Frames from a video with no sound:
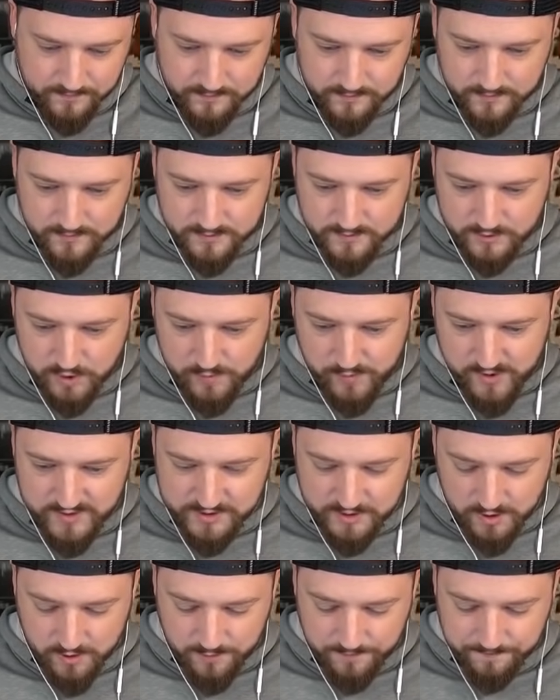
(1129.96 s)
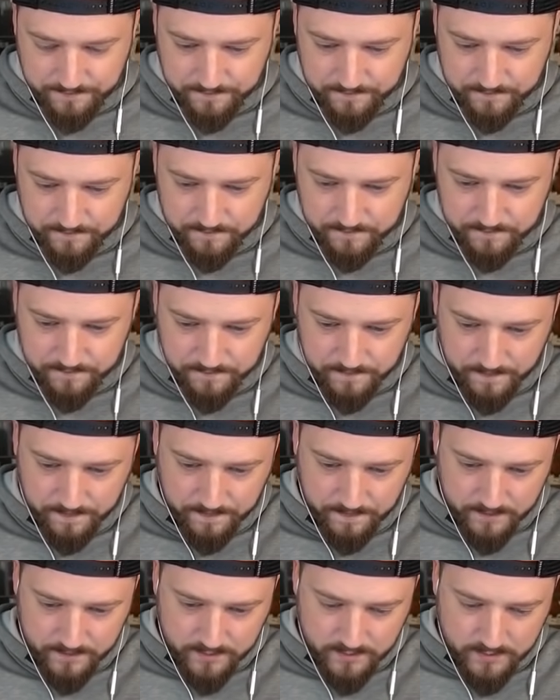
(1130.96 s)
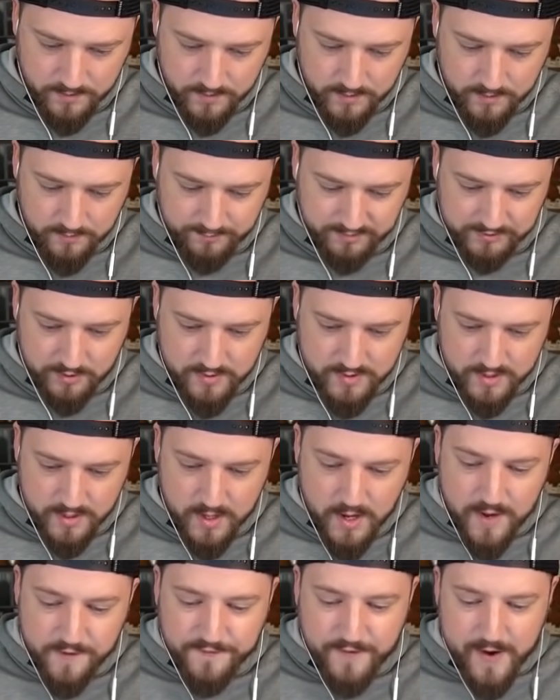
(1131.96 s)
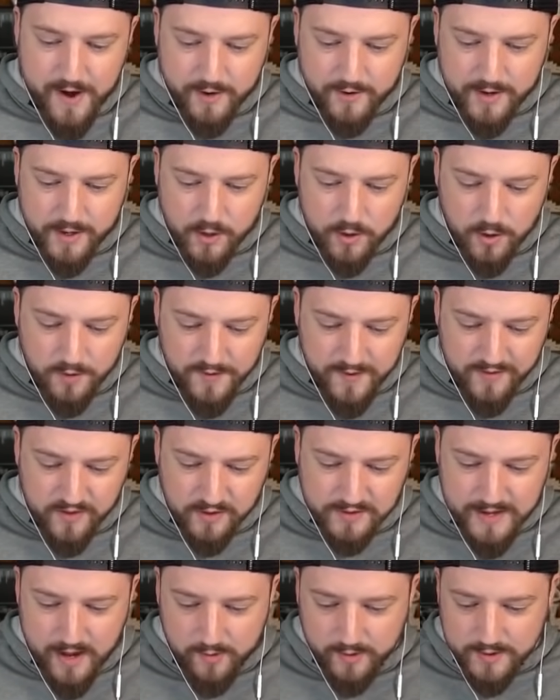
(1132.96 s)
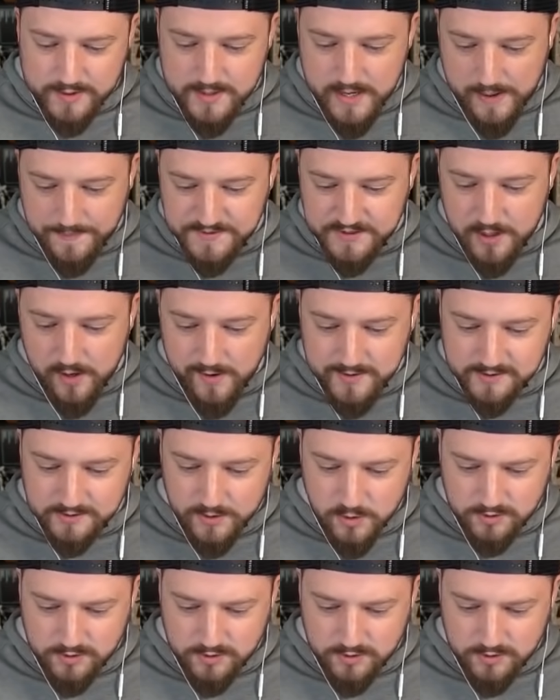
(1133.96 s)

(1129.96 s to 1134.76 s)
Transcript: Let's go, boys. Let's go. Balloon get firecracker. Go to the end of the tower. You knob sauce.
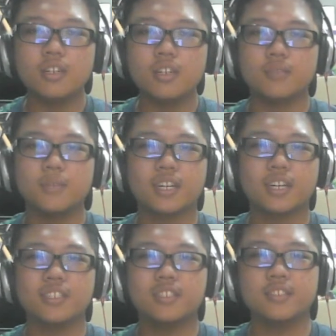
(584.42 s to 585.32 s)
oh my
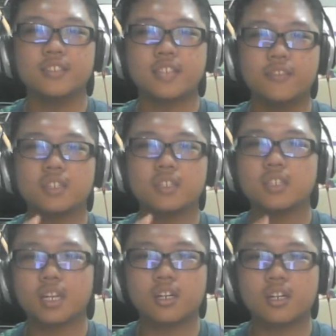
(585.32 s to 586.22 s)
god, he's
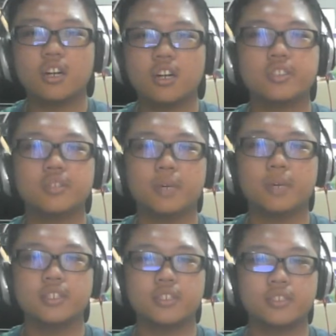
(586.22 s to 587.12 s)
having like haunts
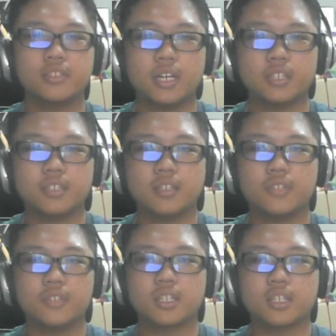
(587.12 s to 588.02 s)
about his past and
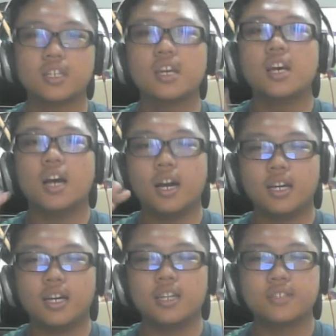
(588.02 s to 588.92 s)
everything.
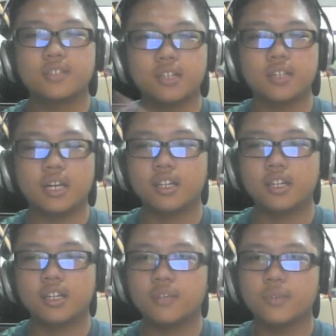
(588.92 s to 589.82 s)
I
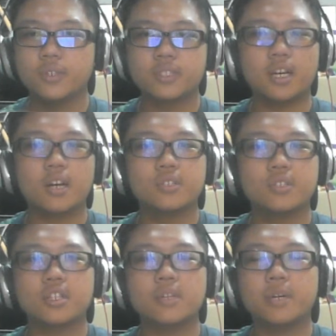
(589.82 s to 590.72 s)
was
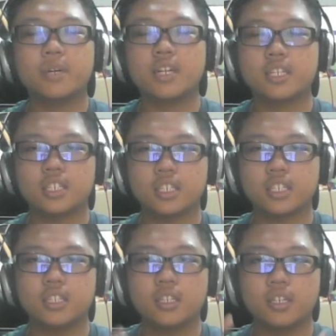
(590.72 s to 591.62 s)
talking about
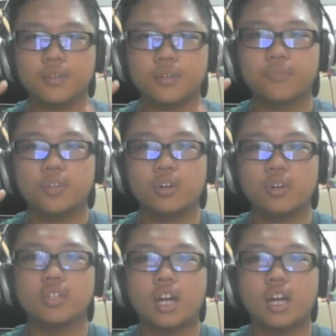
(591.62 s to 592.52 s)
actually the
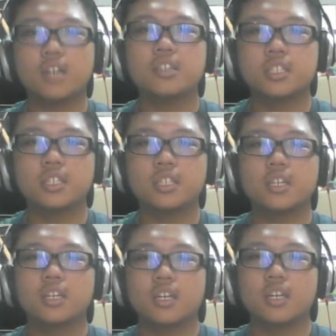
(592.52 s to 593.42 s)
whole art
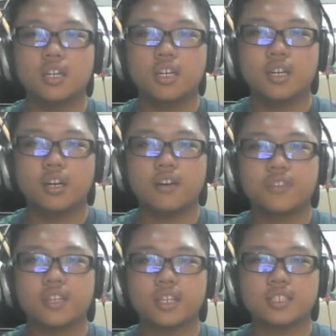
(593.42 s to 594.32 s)

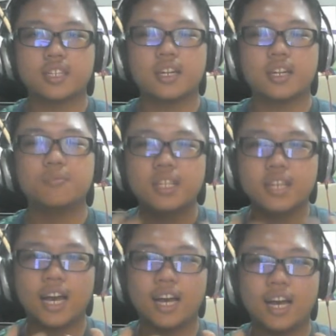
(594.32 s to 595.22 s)
of things, and I'm
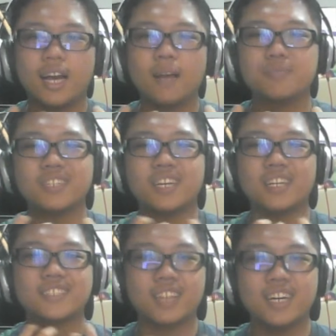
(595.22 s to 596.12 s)
really happy
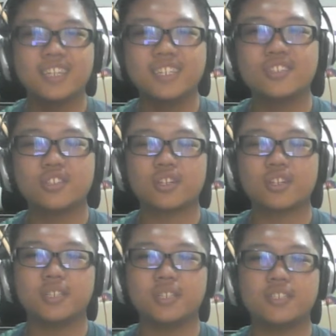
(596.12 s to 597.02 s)
and excited to talk
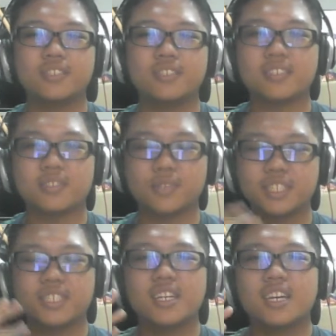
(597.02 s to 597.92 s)
about these things, because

┄┄┄┄┄┄┄┄┄┄

PROBLEM REQUIREMENTS → For this exercise, return the material word for word and drop each image.

TASK SOLUTION →
Frames from a video with no sound:
(1129.96 s)
(1130.96 s)
(1131.96 s)
(1132.96 s)
(1133.96 s)

(1129.96 s to 1134.76 s)
Transcript: Let's go, boys. Let's go. Balloon get firecracker. Go to the end of the tower. You knob sauce.
(584.42 s to 585.32 s)
oh my
(585.32 s to 586.22 s)
god, he's
(586.22 s to 587.12 s)
having like haunts
(587.12 s to 588.02 s)
about his past and
(588.02 s to 588.92 s)
everything.
(588.92 s to 589.82 s)
I
(589.82 s to 590.72 s)
was
(590.72 s to 591.62 s)
talking about
(591.62 s to 592.52 s)
actually the
(592.52 s to 593.42 s)
whole art
(593.42 s to 594.32 s)

(594.32 s to 595.22 s)
of things, and I'm
(595.22 s to 596.12 s)
really happy
(596.12 s to 597.02 s)
and excited to talk
(597.02 s to 597.92 s)
about these things, because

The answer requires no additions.